§ What you need to do
Every record should be restated exactly, with no images included.

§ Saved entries
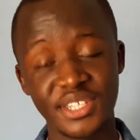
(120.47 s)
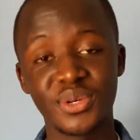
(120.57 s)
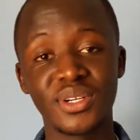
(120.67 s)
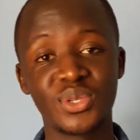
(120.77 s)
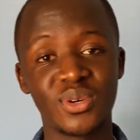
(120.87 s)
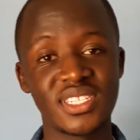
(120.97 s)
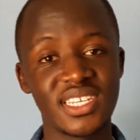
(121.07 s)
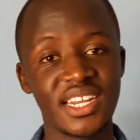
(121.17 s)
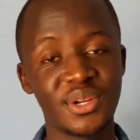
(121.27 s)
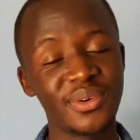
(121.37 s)
that you want to
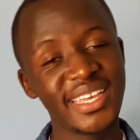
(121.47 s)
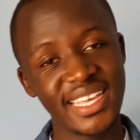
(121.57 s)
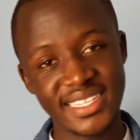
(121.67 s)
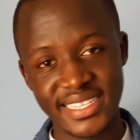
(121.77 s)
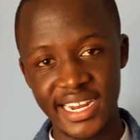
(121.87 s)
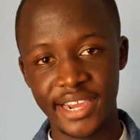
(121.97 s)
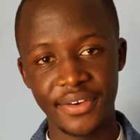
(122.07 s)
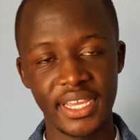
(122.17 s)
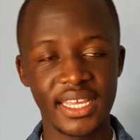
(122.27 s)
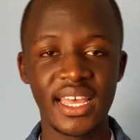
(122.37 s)
consider doing is
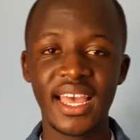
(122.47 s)
layering.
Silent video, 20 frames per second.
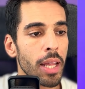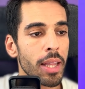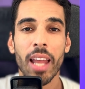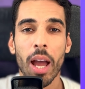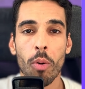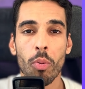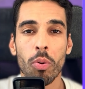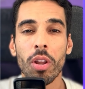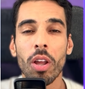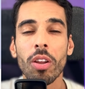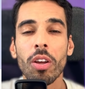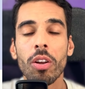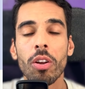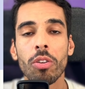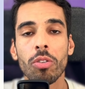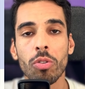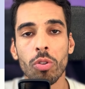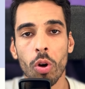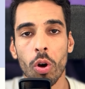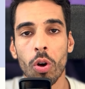Now, we're not going
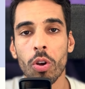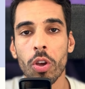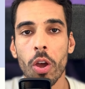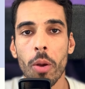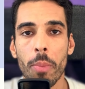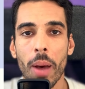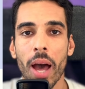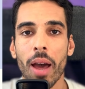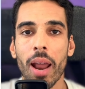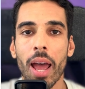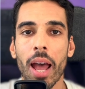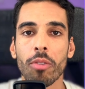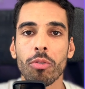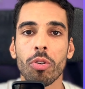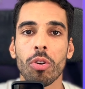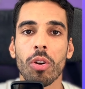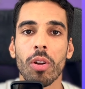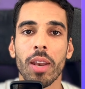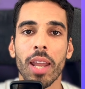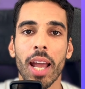to talk about how
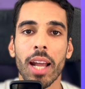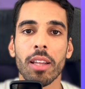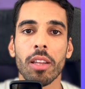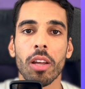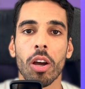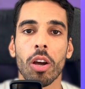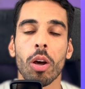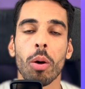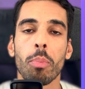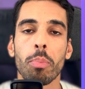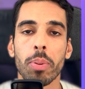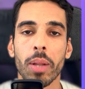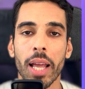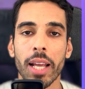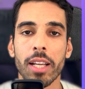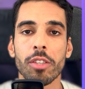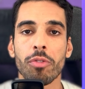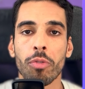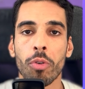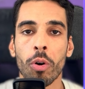to connect a
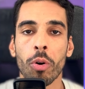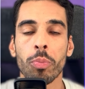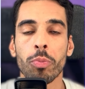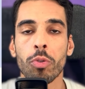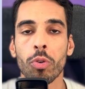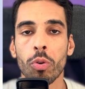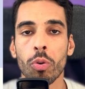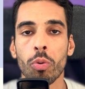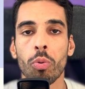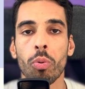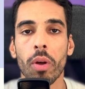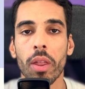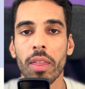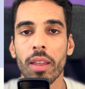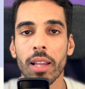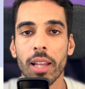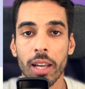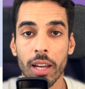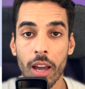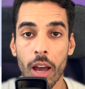complex form tool
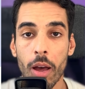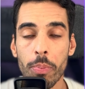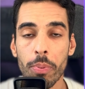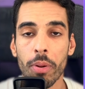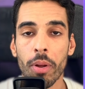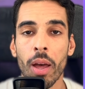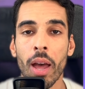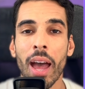with ClickUp.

§ Result of the task
(120.47 s)
(120.57 s)
(120.67 s)
(120.77 s)
(120.87 s)
(120.97 s)
(121.07 s)
(121.17 s)
(121.27 s)
(121.37 s)
that you want to
(121.47 s)
(121.57 s)
(121.67 s)
(121.77 s)
(121.87 s)
(121.97 s)
(122.07 s)
(122.17 s)
(122.27 s)
(122.37 s)
consider doing is
(122.47 s)
layering.
Silent video, 20 frames per second.
Now, we're not going
to talk about how
to connect a
complex form tool
with ClickUp.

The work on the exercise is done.